What you are asked to do - Give a faithful, exact copy of all entries, minus the images.

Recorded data
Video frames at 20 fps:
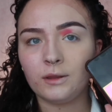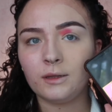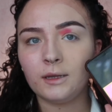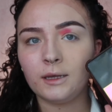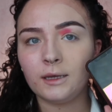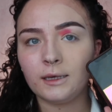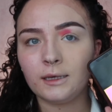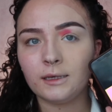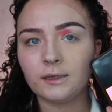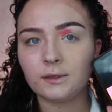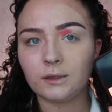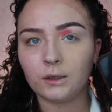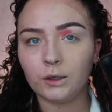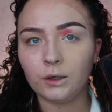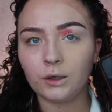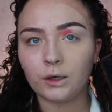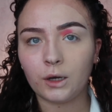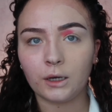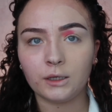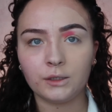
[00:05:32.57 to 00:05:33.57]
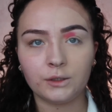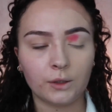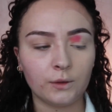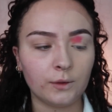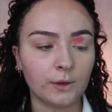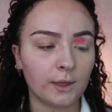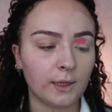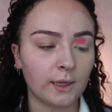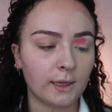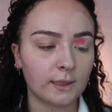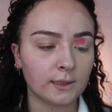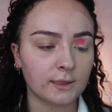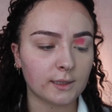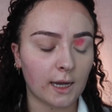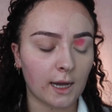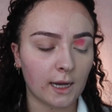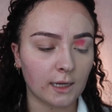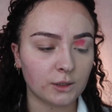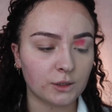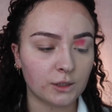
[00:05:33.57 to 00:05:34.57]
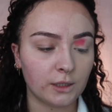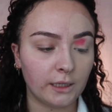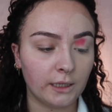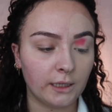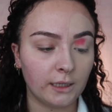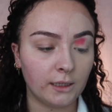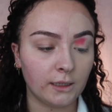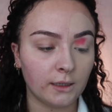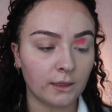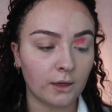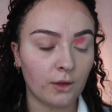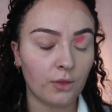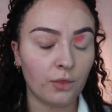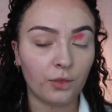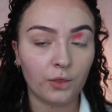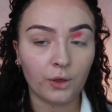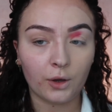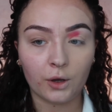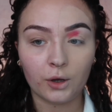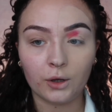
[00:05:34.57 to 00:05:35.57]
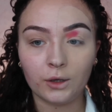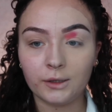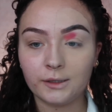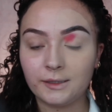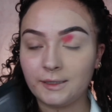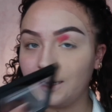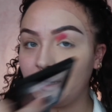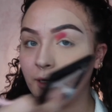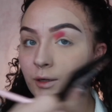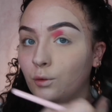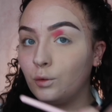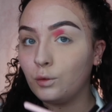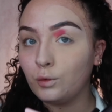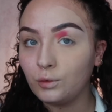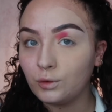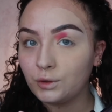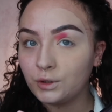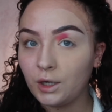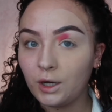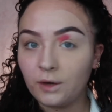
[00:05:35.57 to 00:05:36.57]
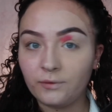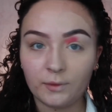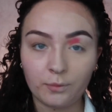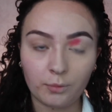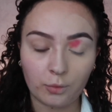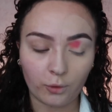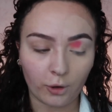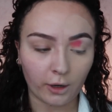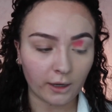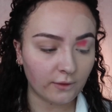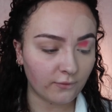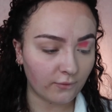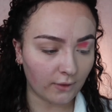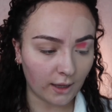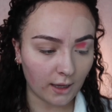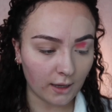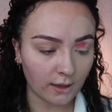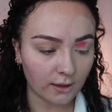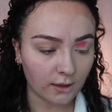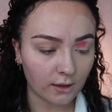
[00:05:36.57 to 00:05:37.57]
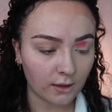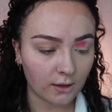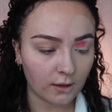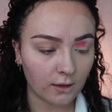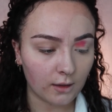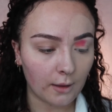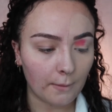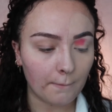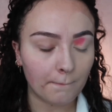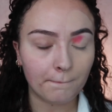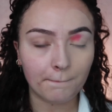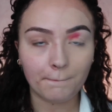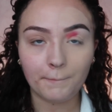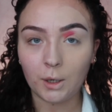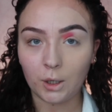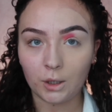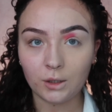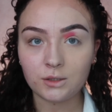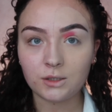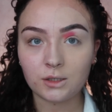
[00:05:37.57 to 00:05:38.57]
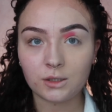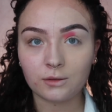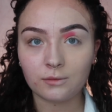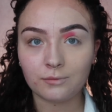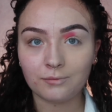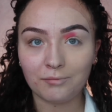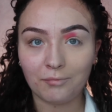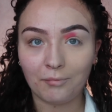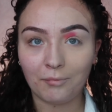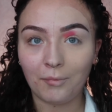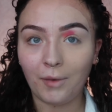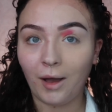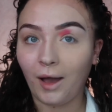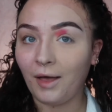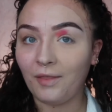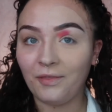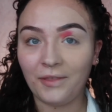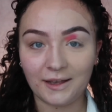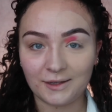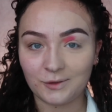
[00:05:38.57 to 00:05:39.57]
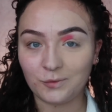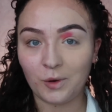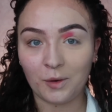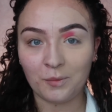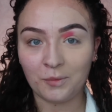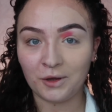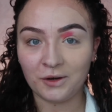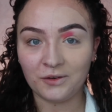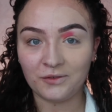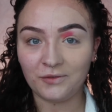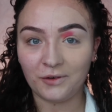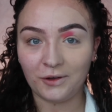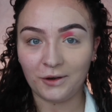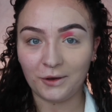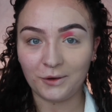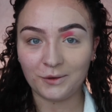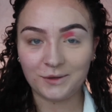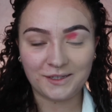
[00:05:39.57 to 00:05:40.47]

Nikkie's look, I don't think it's actually the colours in order of a pride flag, but that's what I'm going to follow.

Reply -
Video frames at 20 fps:
[00:05:32.57 to 00:05:33.57]
[00:05:33.57 to 00:05:34.57]
[00:05:34.57 to 00:05:35.57]
[00:05:35.57 to 00:05:36.57]
[00:05:36.57 to 00:05:37.57]
[00:05:37.57 to 00:05:38.57]
[00:05:38.57 to 00:05:39.57]
[00:05:39.57 to 00:05:40.47]

Nikkie's look, I don't think it's actually the colours in order of a pride flag, but that's what I'm going to follow.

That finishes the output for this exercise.